"NO MAN IS AN Island," Dr. Donne wrote, "intire of it selfe; every man is a peece of the Continent, a part of the maine; if a Clod be washed away by the Sea, Europe is the lesse, as well as if a Promontorie were, as well as if a Mannor of thy friends or of thine owne were; any mans death diminishes me, because I am involved in Mankinde; And therefore never send to know for whom the bell tolls; It tolls for thee."
Or to use another metaphor, humanity is like an enormous spider web, so that if you touch it anywhere, you set the whole thing trembling. Sometime during the extraordinary week that followed the assassination of John F. Kennedy in Dallas, the newspapers carried the story that when that crusty old warhorse, Andrei Gromyko, signed the memorial volume at the United States embassy in Moscow, there were tears in his eyes; and I do not think that you have to be either naive or sentimental to believe that they were real tears. Surely it was not that the Soviet Foreign Minister had any love for the young American President, but that he recognized that in some sense every man was diminished by that man's death. In some sense I believe that the death of Kennedy was a kind of death for his enemies no less than for his countrymen. Just as John Donne believed that any man's death, when we are confronted by it, reminds us of our common destiny as human beings: to be born, to live, to struggle a while, and finally to die. We are all of us in it together.

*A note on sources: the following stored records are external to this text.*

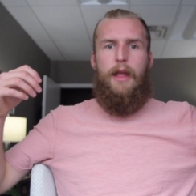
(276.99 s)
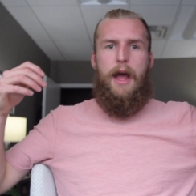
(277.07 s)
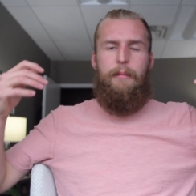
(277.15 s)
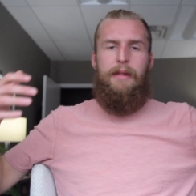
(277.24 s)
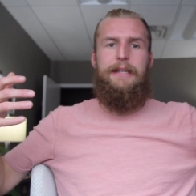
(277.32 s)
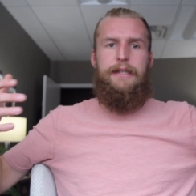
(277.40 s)

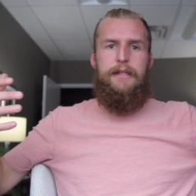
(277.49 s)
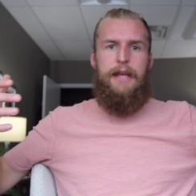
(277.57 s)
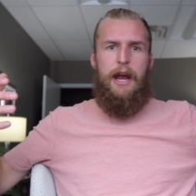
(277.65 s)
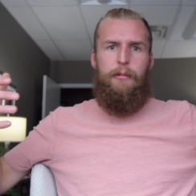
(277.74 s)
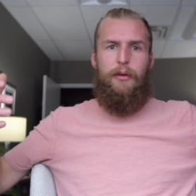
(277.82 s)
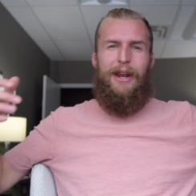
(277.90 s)
I'm less
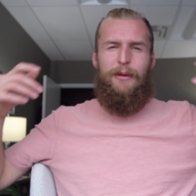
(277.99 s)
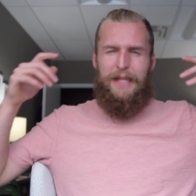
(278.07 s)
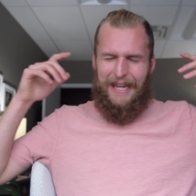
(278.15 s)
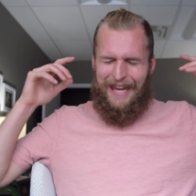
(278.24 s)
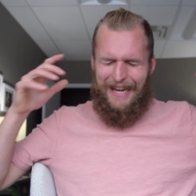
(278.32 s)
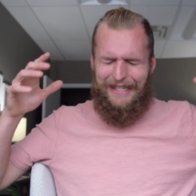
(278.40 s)
desirable. And I was
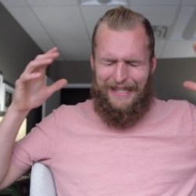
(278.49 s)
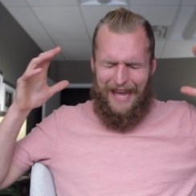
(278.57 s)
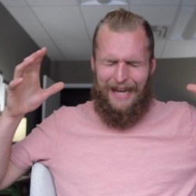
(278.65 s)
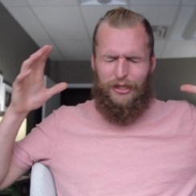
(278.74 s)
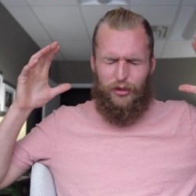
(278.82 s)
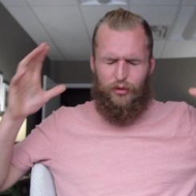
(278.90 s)
like, is
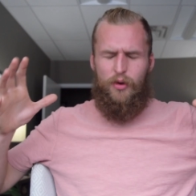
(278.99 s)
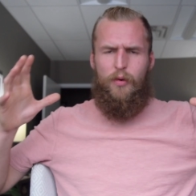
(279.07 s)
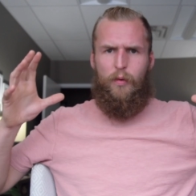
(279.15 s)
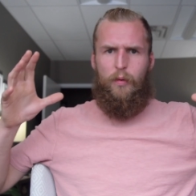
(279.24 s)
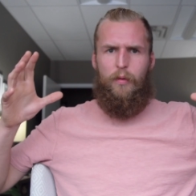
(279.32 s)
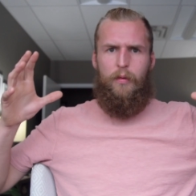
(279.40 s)
that
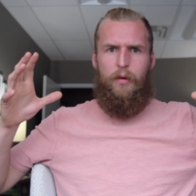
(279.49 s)
true?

Nor does it need anything as cataclysmic as the death of a President to remind us of this. As we move around this world and as we act with kindness, perhaps, or with indifference, or with hostility, toward the people we meet, we too are setting the great spider web a-tremble. The life that I touch for good or ill will touch another life, and that in turn another, until who knows where the trembling stops or in what far place and time my touch will be felt. Our lives are linked together. No man is an island.